What you need to do ▸
Your reply should be a faithful copy of the records below, free of pictures.

[[ Supplied records open ]]

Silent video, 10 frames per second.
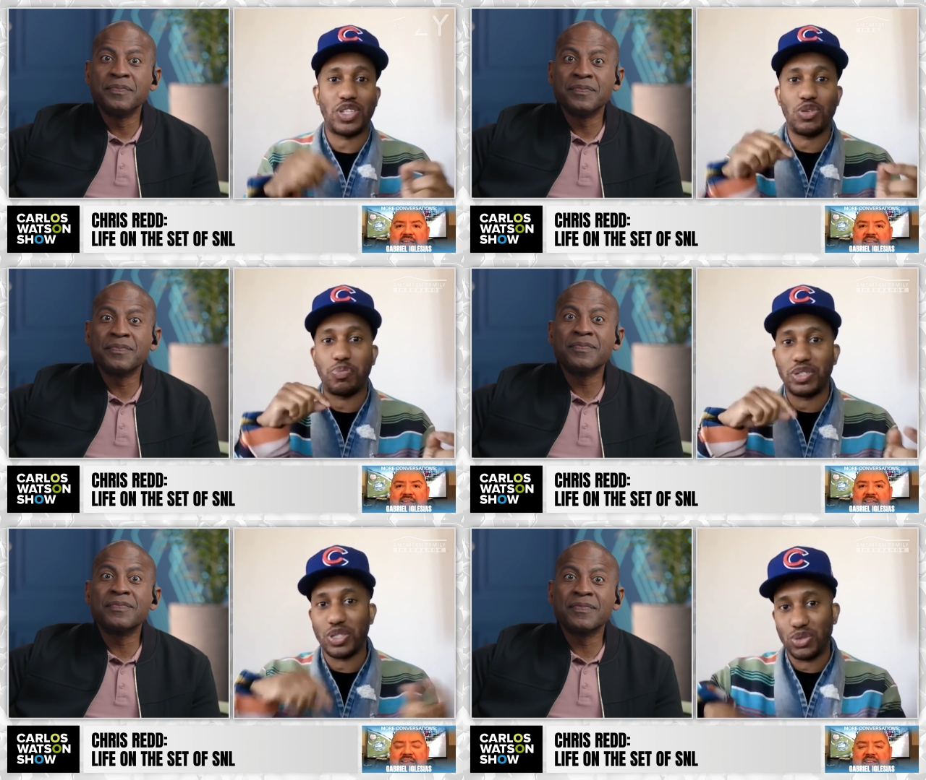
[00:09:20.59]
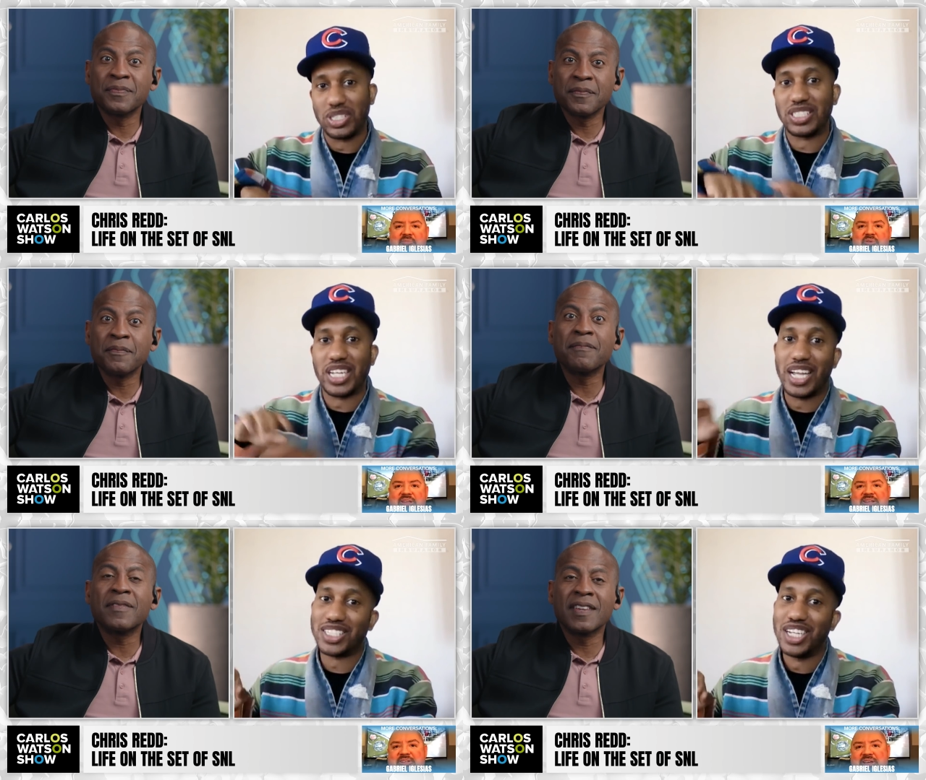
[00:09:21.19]
Speaker 1: then you produce the
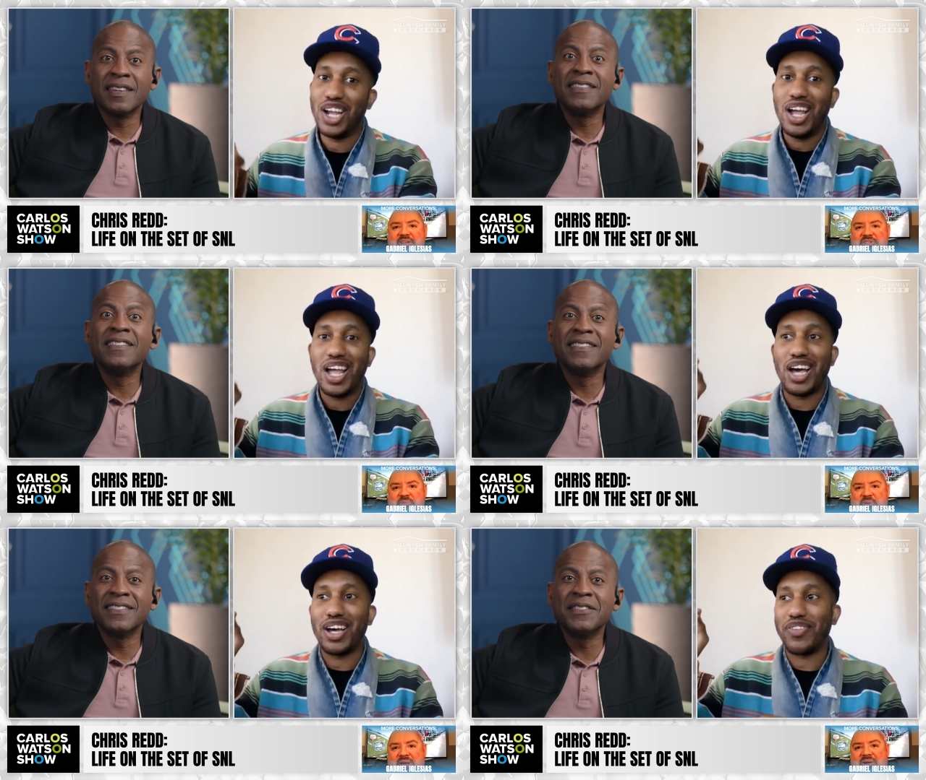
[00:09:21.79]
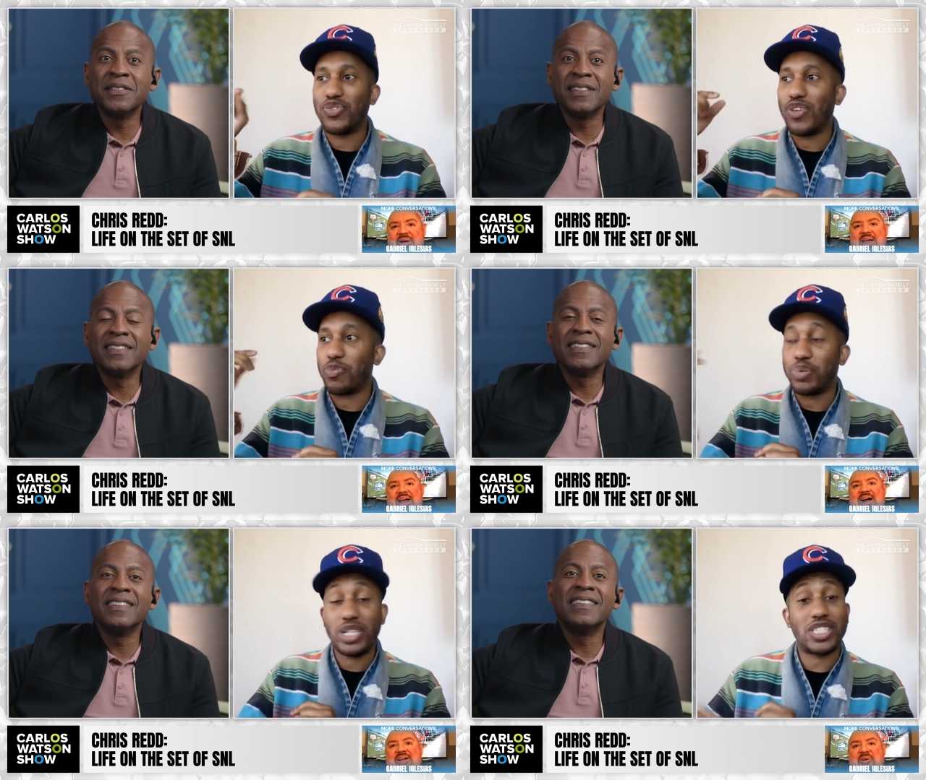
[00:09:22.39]
sketch. Uh, if you have a
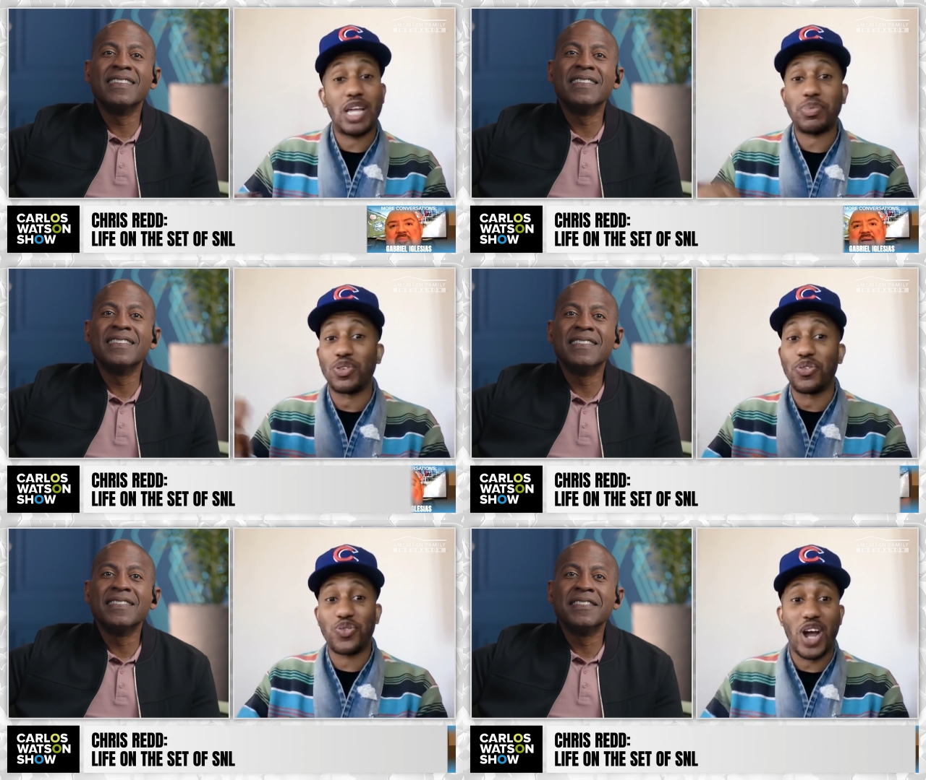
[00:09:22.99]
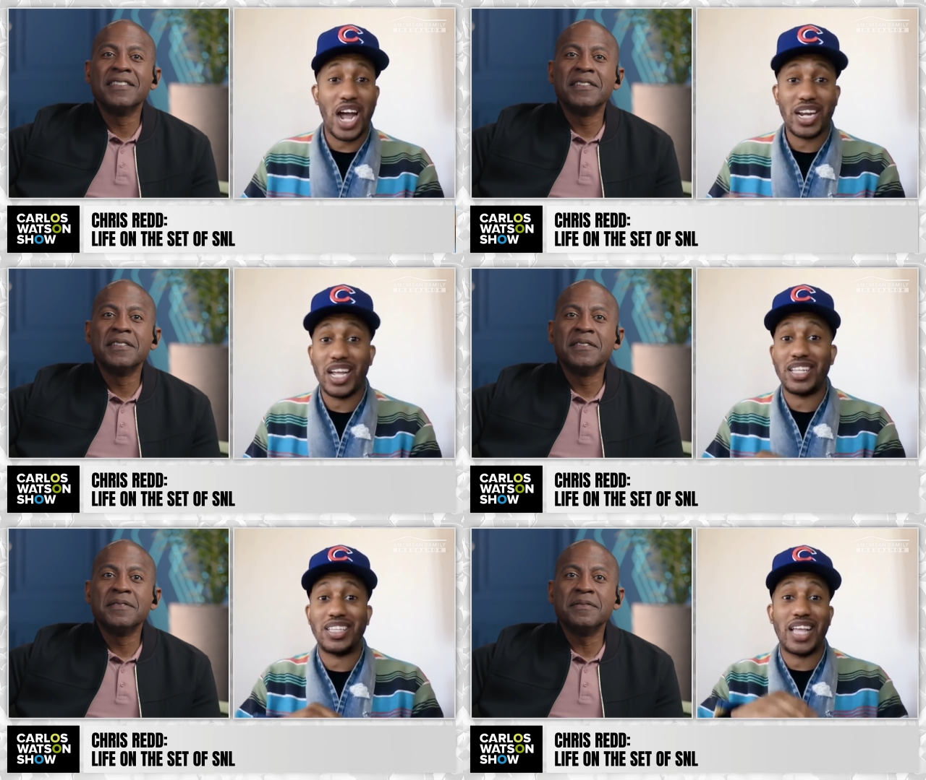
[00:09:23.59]
pre-tapes on
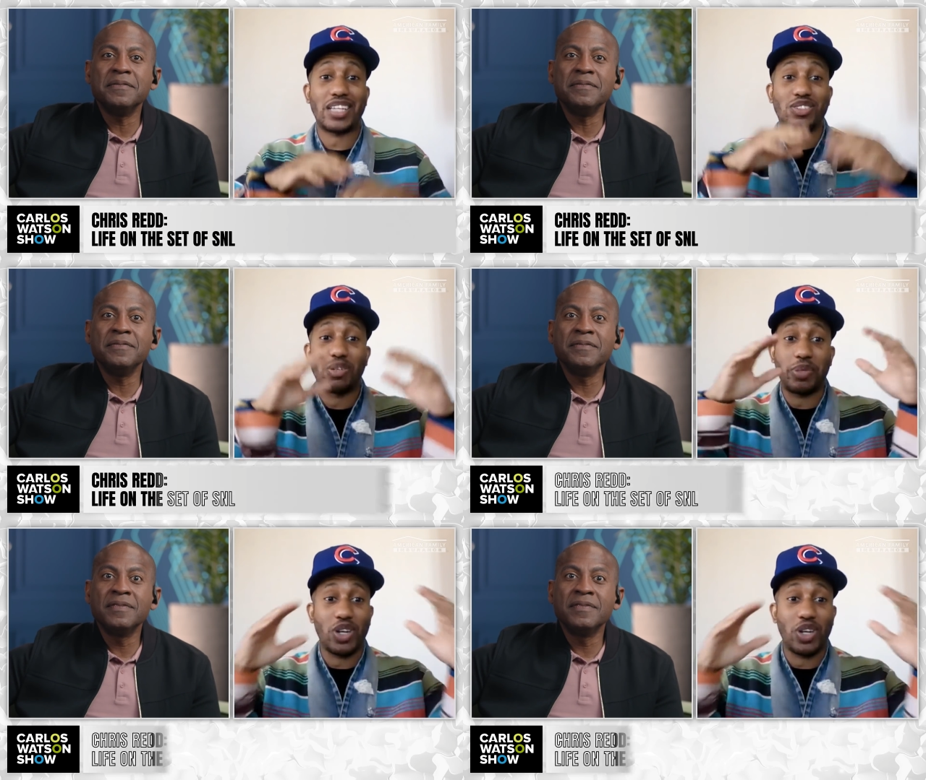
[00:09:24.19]
Friday, and that's going to be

[[ Supplied records closed ]]

Response area ▸
Silent video, 10 frames per second.
[00:09:20.59]
[00:09:21.19]
Speaker 1: then you produce the
[00:09:21.79]
[00:09:22.39]
sketch. Uh, if you have a
[00:09:22.99]
[00:09:23.59]
pre-tapes on
[00:09:24.19]
Friday, and that's going to be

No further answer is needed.